I am trying to apply an extra step -- let say a simple multiplication -- on the gradients with respect to a subset of trainable variables. Here's what have:
def do_something(tgvt):
new_tgvt = []
for gv in tgvt:
if gv[0] == None:
sh = tf.shape(gv[1])
gv0 = tf.zeros(sh)
gv0t = tf.convert_to_tensor(gv0)
new_tgvt.append((gv0t, gv[1]))
else:
new_tgvt.append((gv[0]*5, gv[1]))
return new_tgvt
optimizer = tf.train.GradientDescentOptimizer(learning_rate = 1e-5)
params = tf.trainable_variables()
pars = [params[27], params[29]]
gradients = optimizer.compute_gradients(cost,pars)
tgv = [(g,v) for (g,v) in gradients]
new_gradients = do_something(tgv)
train_op = optimizer.apply_gradients(new_gradients)
session = tf.Session()
session.run(tf.global_variables_initializer())
total_iterations = 0 # record the total iterations
for i in range(total_iterations,total_iterations + num_iterations):
x_batch, y_batch = data.train.next_batch(batch_size)

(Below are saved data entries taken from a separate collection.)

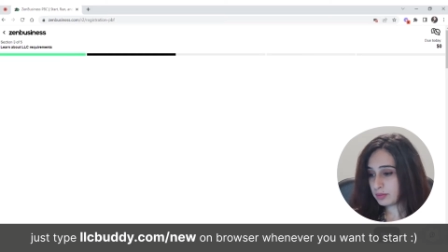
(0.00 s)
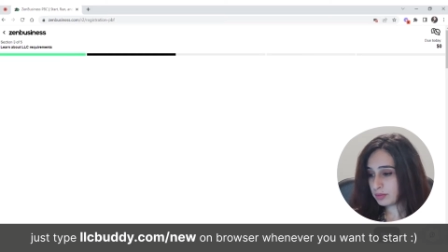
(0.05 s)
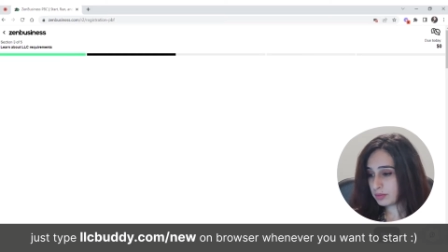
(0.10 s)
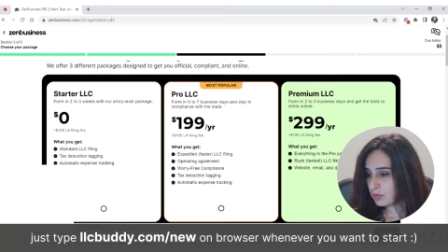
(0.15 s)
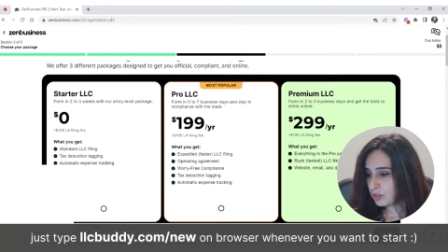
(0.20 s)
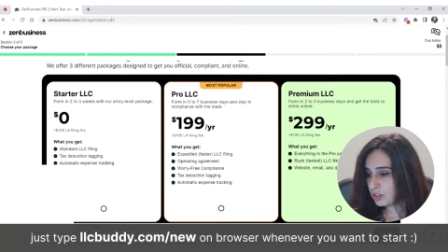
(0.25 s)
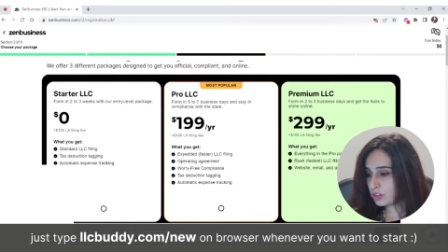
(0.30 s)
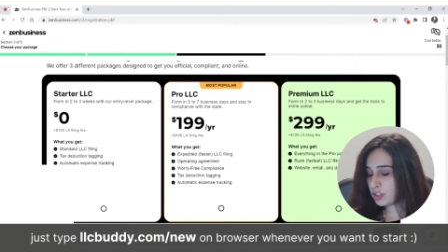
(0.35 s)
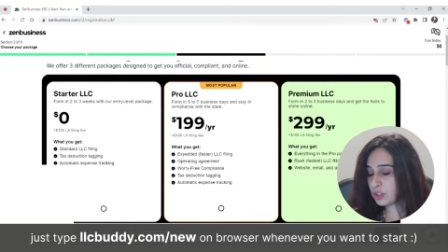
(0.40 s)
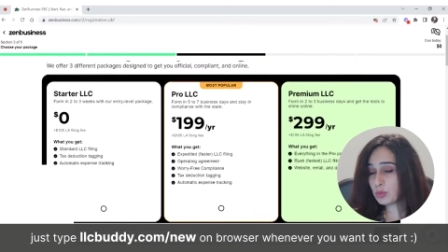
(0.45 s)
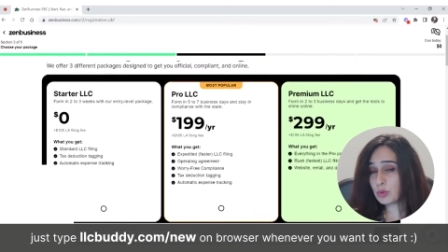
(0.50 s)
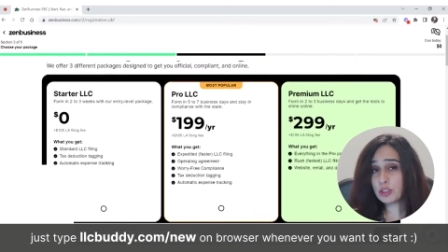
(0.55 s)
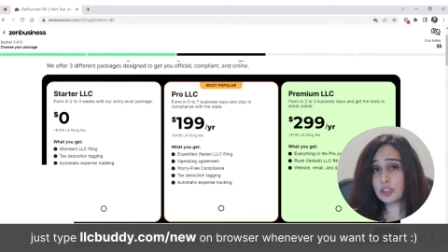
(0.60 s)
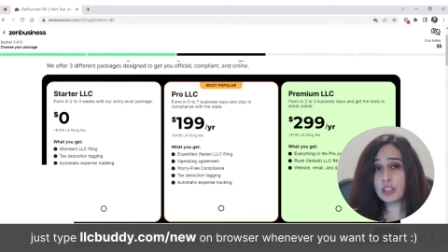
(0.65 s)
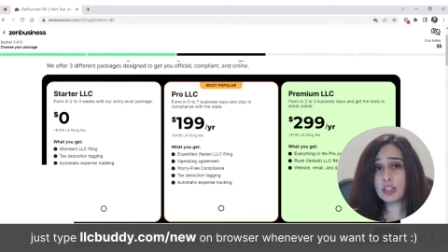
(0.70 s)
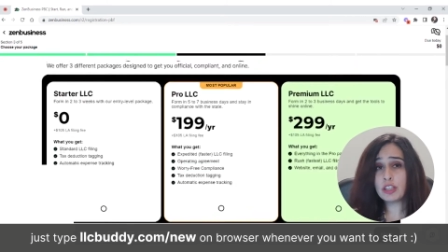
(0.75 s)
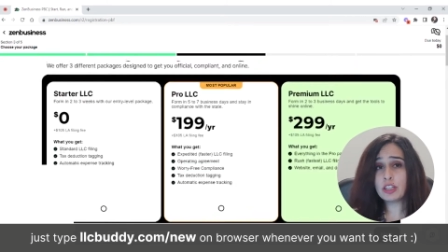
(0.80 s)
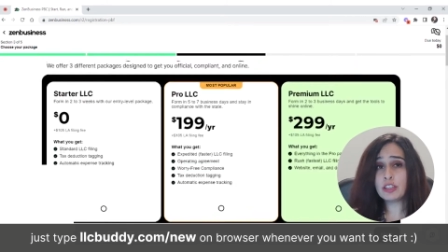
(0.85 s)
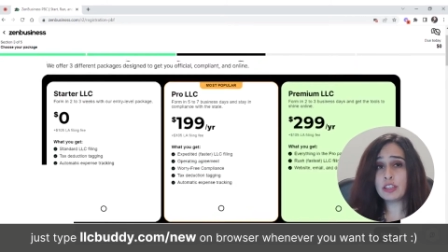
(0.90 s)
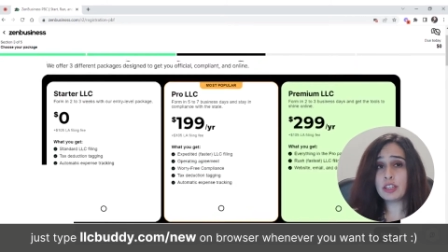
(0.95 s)
This is where
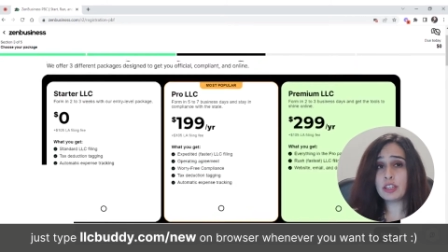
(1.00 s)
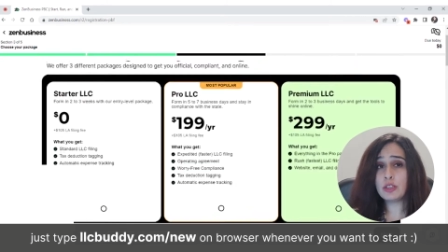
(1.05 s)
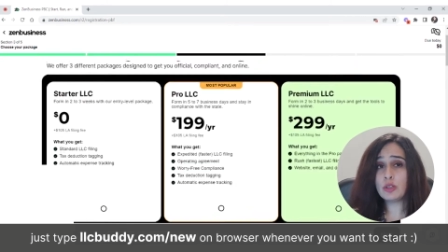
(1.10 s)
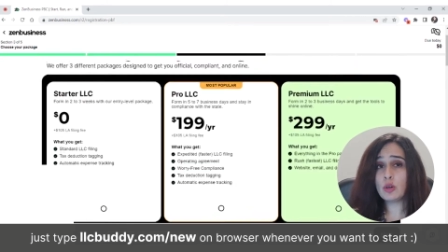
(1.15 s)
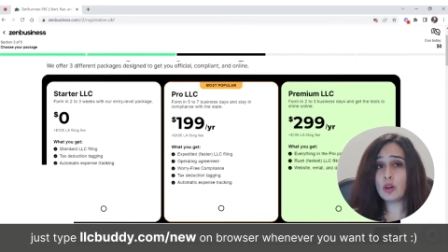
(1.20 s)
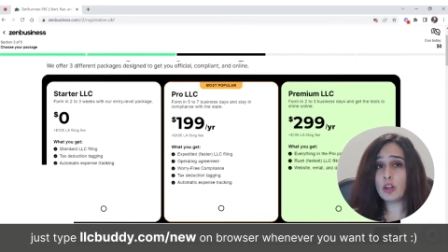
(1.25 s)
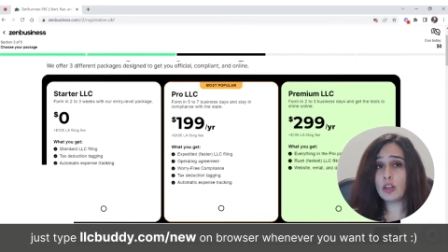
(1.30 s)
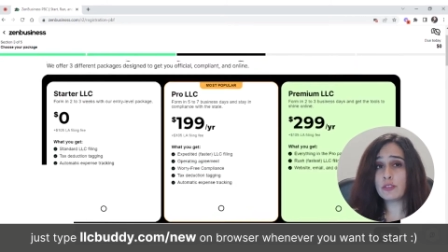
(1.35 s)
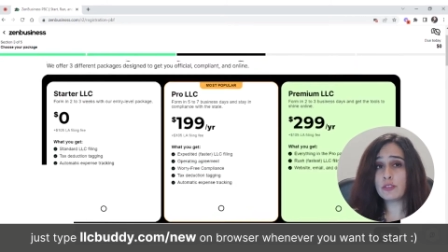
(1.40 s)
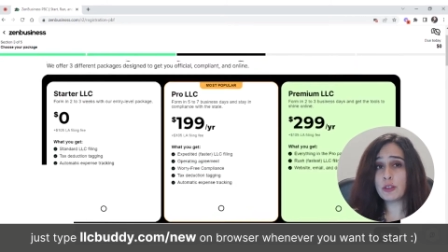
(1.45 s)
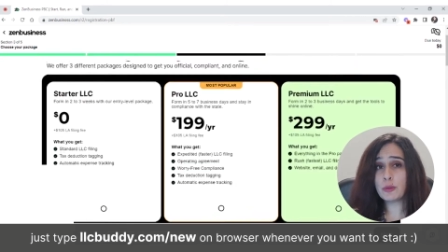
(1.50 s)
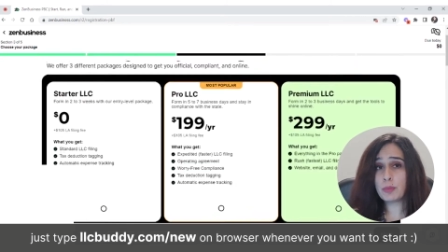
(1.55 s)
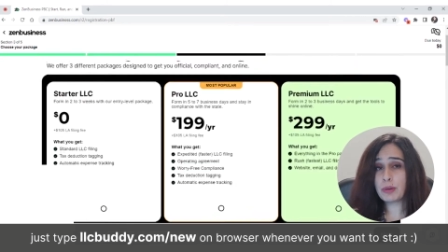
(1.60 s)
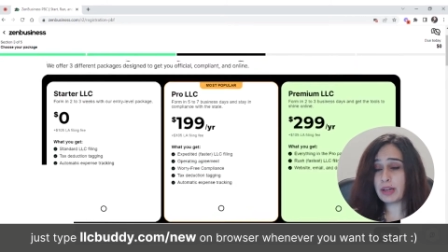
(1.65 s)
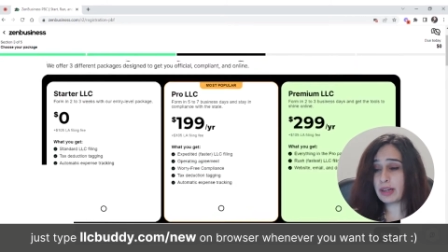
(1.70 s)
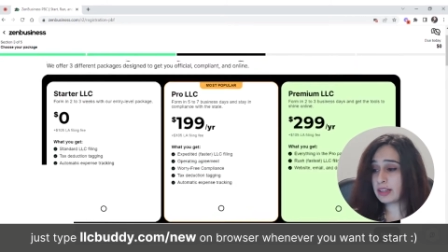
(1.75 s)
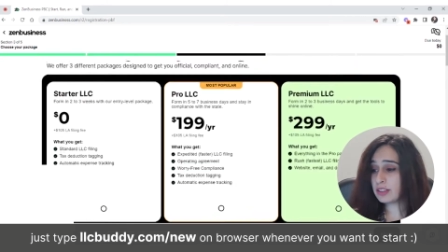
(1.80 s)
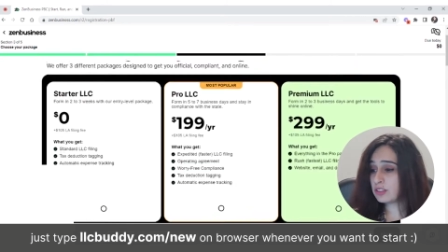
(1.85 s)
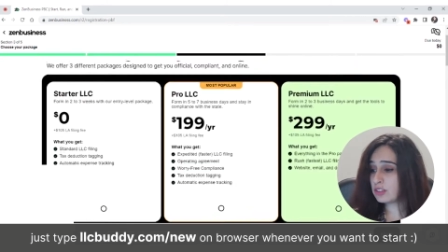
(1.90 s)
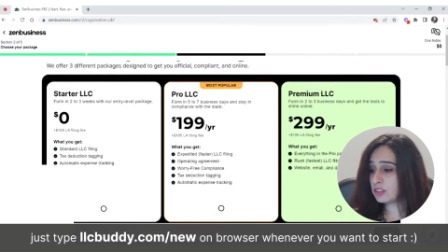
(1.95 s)
they're going to tell you all of their
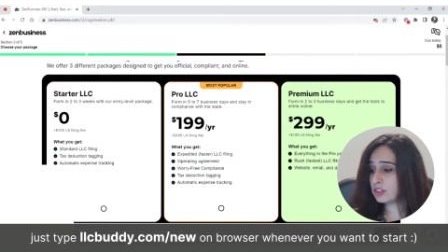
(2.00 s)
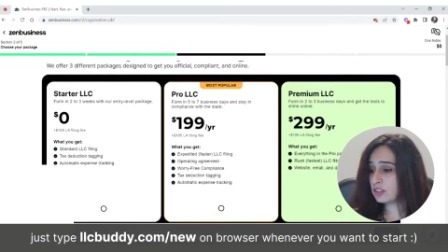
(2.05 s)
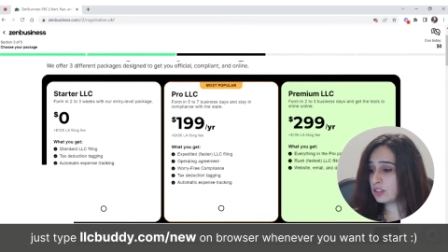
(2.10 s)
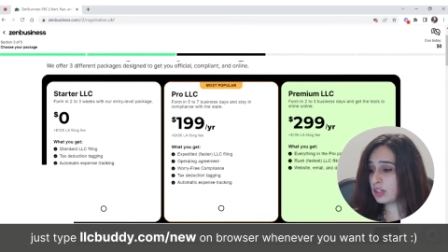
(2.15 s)
packages.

feed_dict = {X: x_batch, y_true: y_batch, keep_prob: 0.5}
result = session.run([train_op, pars], feed_dict=feed_dict)
when I print the result
, the gradients is None
:
print(result[0])
print((result[1][0]).shape)
print((result[1][1]).shape)
None
(5, 5, 1, 36)
(5, 5, 36, 64)
Any idea how to fix this?
From docs :
train_op
should return :
An Operation that applies the specified gradients.
Calling sess.run
on train_op
is expected to give None
because this Operation does not result in value rather it applies.
Why don't you check it yourself by printing old and updated value for one of the variables??